I don't think the distinction between intrusive versus non-intrusive methods is obvious, and it doesn't seem a good argument for the method. In practice, all methods have a set of weights that they fine-tune, and I don't see how their position in the network makes a huge difference in terms of deployment, as all the weights will be packaged in a single model. It might be slightly easier to adapt to different network architectures, but the AdaLink makes the assumption that the input is a set of tokens, and is only evaluated on transformer architectures, so this is hard to assess. Maybe the authors should evaluate it on different kinds of architectures to make this point stronger.

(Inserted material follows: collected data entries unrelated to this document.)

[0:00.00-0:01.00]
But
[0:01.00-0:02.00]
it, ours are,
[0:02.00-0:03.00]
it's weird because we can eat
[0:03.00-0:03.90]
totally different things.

Therefore, I think this distinction should not be highlighted in the paper. It would be more interesting if the comparison would focus on quantitative metrics, like additional FLOP to the forward/backward passes or the number of parameters (this is reported already), and the experimental results, which are convincing.

Novelty and related works

Some papers have proposed similar approaches to adapt textual LLM and visual models together into multimodal models, which are not cited in this paper:

• BLIP-2 [1], which uses a light transformer model to bridge between the visual and the textual models
• Some papers evaluate the use of a single linear layer [2,3].

Those methods have similarities to the proposed work, therefore the novelty of this work is not as important as claimed. The differences with those works are: (a) they use an already trained multimodal model instead of two frozen unimodal models (b) they use a two-layers MLP instead of a transformer or a single-layer MLP. Those works should be cited in the related work, and if possible evaluated on the same models.

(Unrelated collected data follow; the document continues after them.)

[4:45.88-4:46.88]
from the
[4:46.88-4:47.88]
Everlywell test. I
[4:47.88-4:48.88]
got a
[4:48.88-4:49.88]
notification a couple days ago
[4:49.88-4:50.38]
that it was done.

Nonreproducible multimodal experiments

The multimodal model is not available to the public. It would be nice to have the same experiments on an open multimodal model like OpenFlamingo or Idefics.

[1] BLIP-2 https://arxiv.org/abs/2301.12597

[2] Limber https://arxiv.org/abs/2209.15162

[3] eP-ALM https://arxiv.org/abs/2303.11403

• Limited novelty: a lot of papers already use this kind of architecture for image-text generative models.

  1. Visual Instruction Tuning, Liu et al. -> They use a linear projection between the image encoder and the large language model. They freeze the LLM in a first step, showing good results as an adaptation layer, then fine tune the LLM in a second step.
  2. eP-ALM: Efficient Perceptual Augmentation of Language Models, Shukor et al. -> They use a linear projection between the image encoder and the frozen LLM but don’t use multiple image tokens. Instead they concatenate the projected image token to each layer of the LLM. They show that this method works well across modalities too.
  3. MiniGPT-4: Enhancing Vision-Language Understanding with Advanced Large Language Models, Zhu et al -> They use a linear projection between the image encoder and the frozen large language model.

• It is hard to tell the gain those PEFT methods allow to make starting from the original model. I think that the performances of the original/MMIT Pali-X in 4 and 32 shots should be a baseline on table 1 and table 4 and the same 4/32 shots baseline for FLAN/T5 should be in table 5.